Tech Innovations You Haven't Heard of Yet
10/07/08 - 11:16 AM EDT
The new SCiB Ion battery will throw off a hefty 4.2 amps, running at 2.4 volts, or enough to help you and the bike get up that hill to the office with just a little pedaling help. It will recharge to 90% capacity in just five minutes, Toshiba says. The SCiB battery is game-changing stuff for all the things without power cords. For example it's perfectly suited for tools, forklifts and other industrial applications where internal combustion engines are not suitable.

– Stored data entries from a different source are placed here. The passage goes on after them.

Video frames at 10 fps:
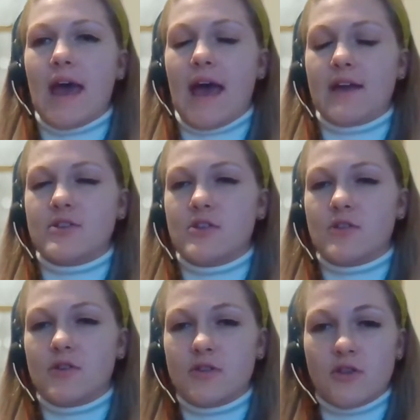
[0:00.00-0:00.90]
and you
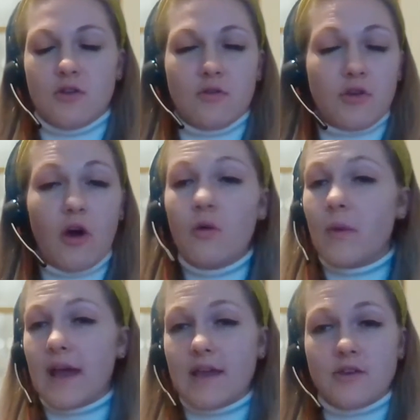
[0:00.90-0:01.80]
can do the whole
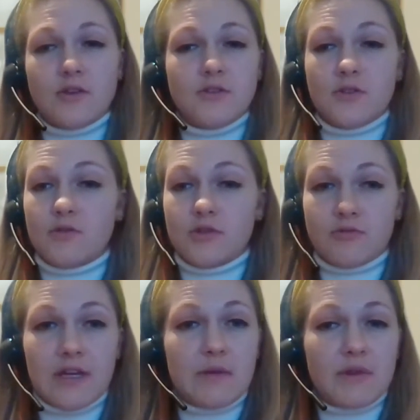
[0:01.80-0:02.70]
way. You can do your
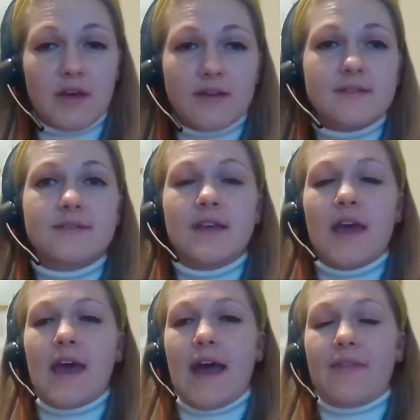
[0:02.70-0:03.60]
degree with us,
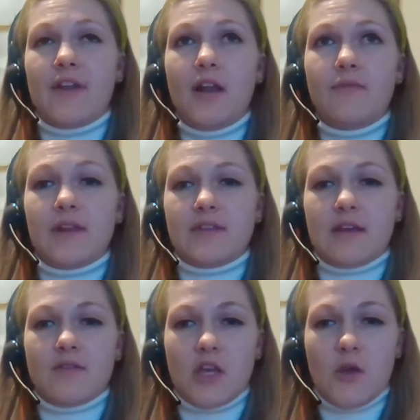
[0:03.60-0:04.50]
and the lovely
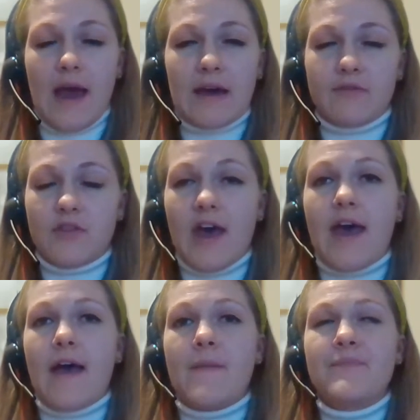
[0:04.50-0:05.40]
thing that you have
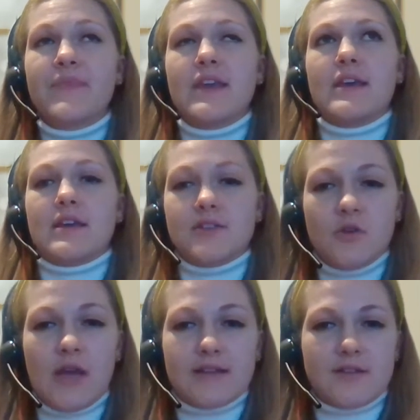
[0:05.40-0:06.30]
there is
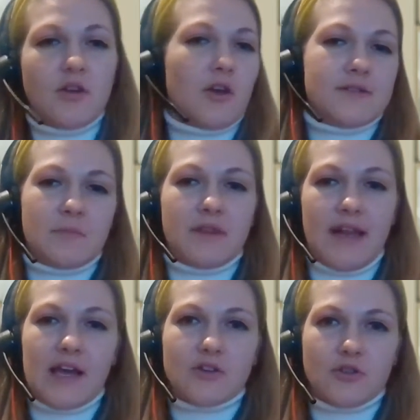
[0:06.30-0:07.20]
you get to know some of the
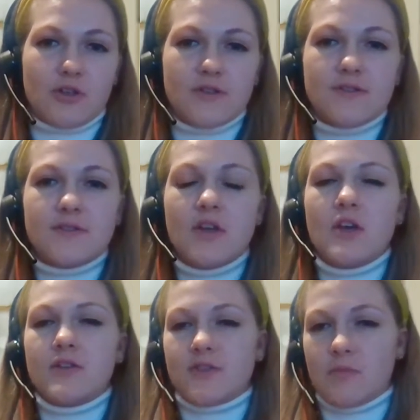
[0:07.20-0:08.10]
lecturers.
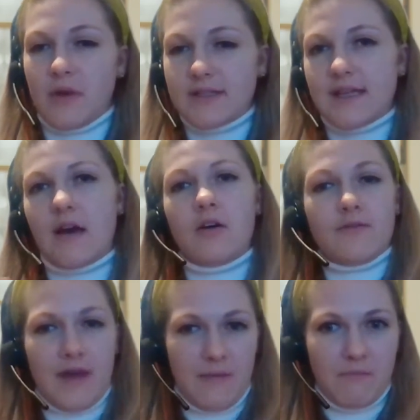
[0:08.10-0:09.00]
So
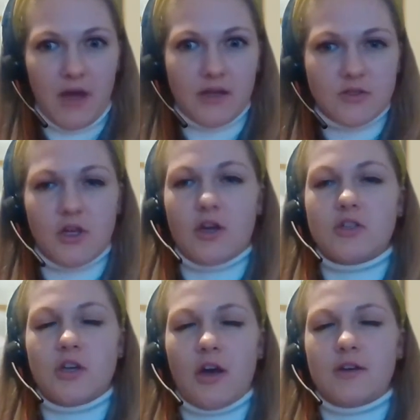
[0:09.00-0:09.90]
myself and Mike
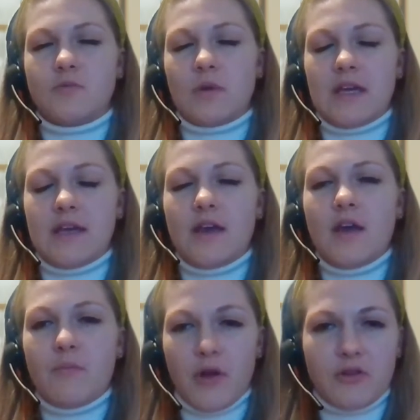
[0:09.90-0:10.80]
Churchyard, we
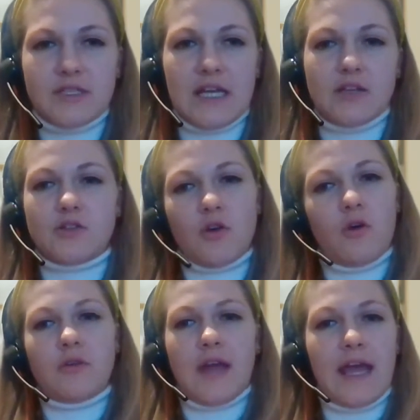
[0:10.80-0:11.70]
both teach
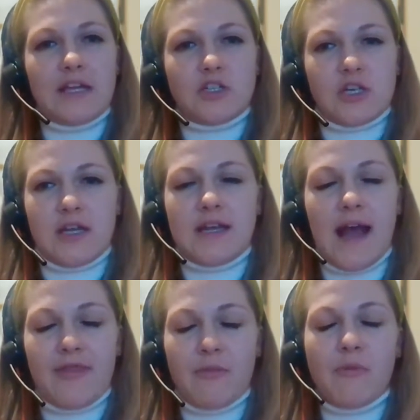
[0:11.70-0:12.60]
on HE
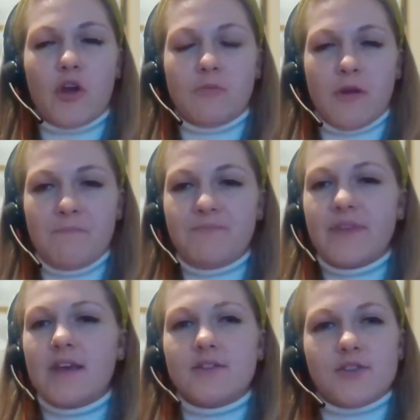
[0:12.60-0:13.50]
at the moment.
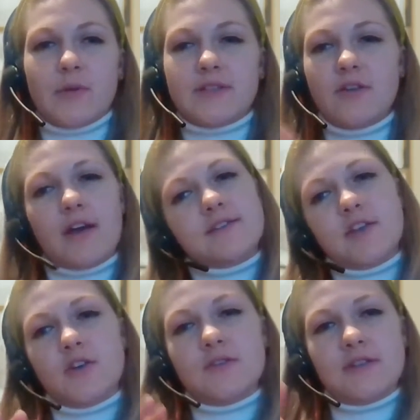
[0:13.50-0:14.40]
So it's nice
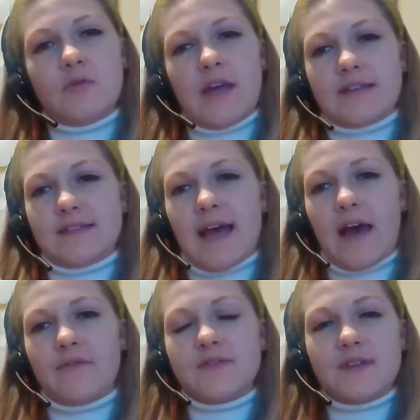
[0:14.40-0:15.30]
that you still get to
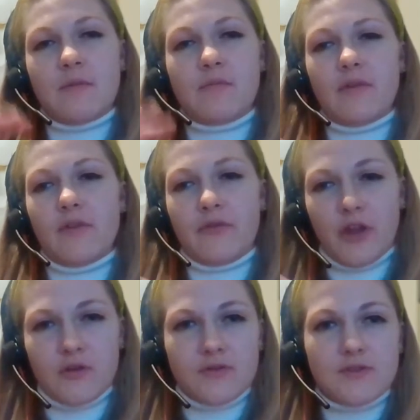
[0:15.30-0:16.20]
have some of
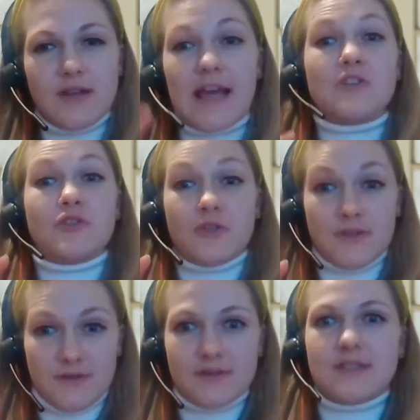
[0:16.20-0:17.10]
those
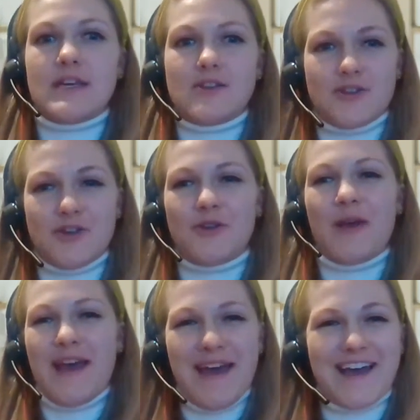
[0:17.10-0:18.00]
lecturers teach you
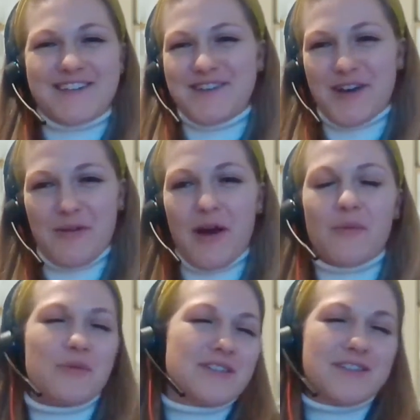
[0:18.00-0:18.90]
as you go
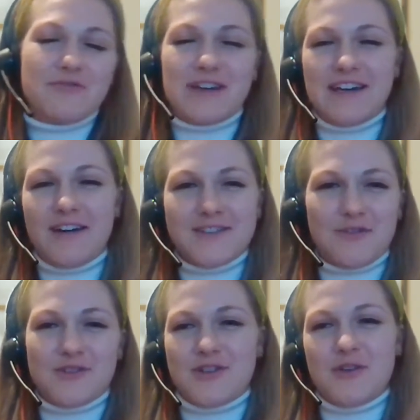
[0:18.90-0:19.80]
up, which is a really nice
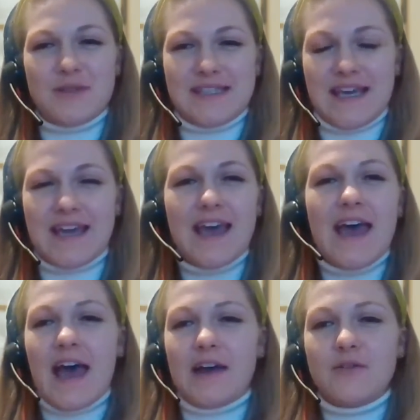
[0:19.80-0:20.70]
continuity.
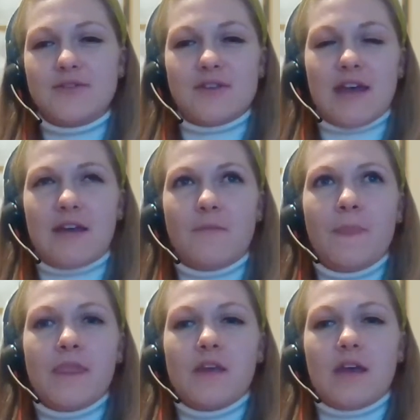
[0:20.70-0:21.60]
And also then
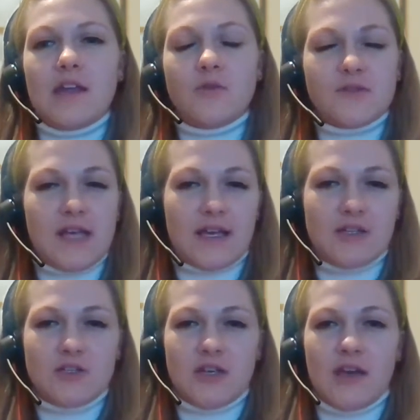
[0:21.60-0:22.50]
in your
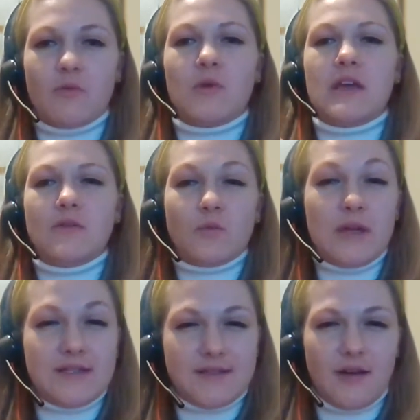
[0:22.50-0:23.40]
second year, we
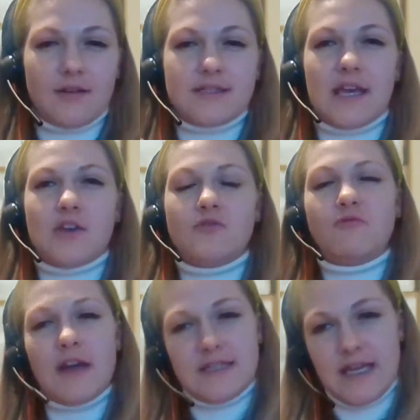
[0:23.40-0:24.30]
start to get you
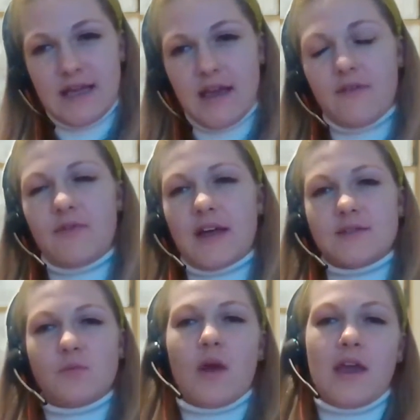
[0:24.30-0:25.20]
ready if
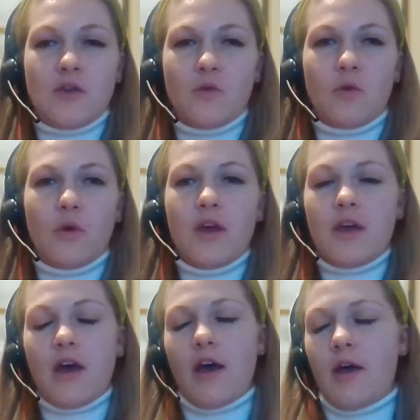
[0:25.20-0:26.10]
that's where you're
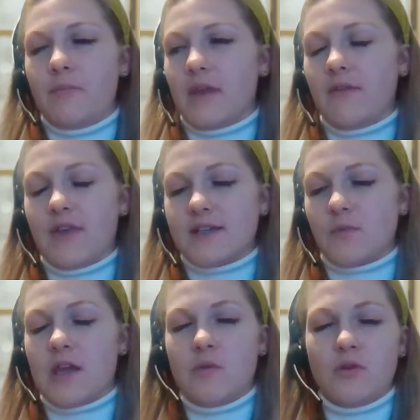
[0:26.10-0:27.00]
if
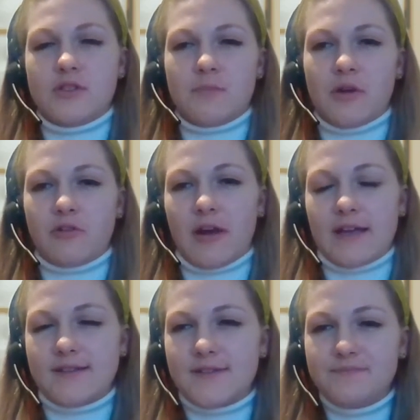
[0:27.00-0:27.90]
you want to
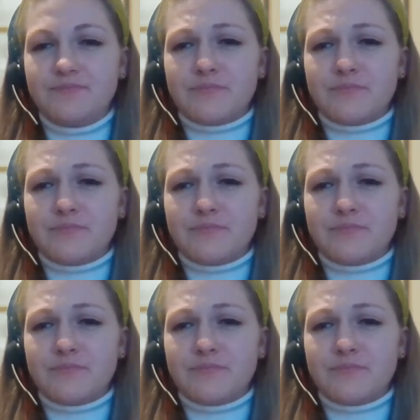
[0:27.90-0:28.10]
progress.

Solid-state hard drives Significant changes also are coming to basic business tools. So-called solid-state hard drives are creeping into mainstream laptops and other business computers. These drives replace traditional spinning magnetic disk drives with solid blocks of memory, similar to random access memory or USB flash drives. Know how when you pick up your laptop, something is humming and vibrating inside? That's the magnetic drive, spinning away as it reads and writes your files. Magnetic drives in computers are fine. But they are fragile, have limits to how fast they can read and write information, and are heavy. Solid-state drives solve all that. SSDs (yes, another acronym we have to master) are essentially indestructible in normal usage, have no moving parts to fail or slow down and are marvelously light. That is not to say solid-state drives are perfect. SSDs are still brutally expensive when compared with magnetic storage, up to four times the cost. And their quick response time for reading and writing data comes at the expense of battery life. I have found laptops with solid-state drives have something awful like a quarter the battery life, if not less, of a standard magnetic drive unit.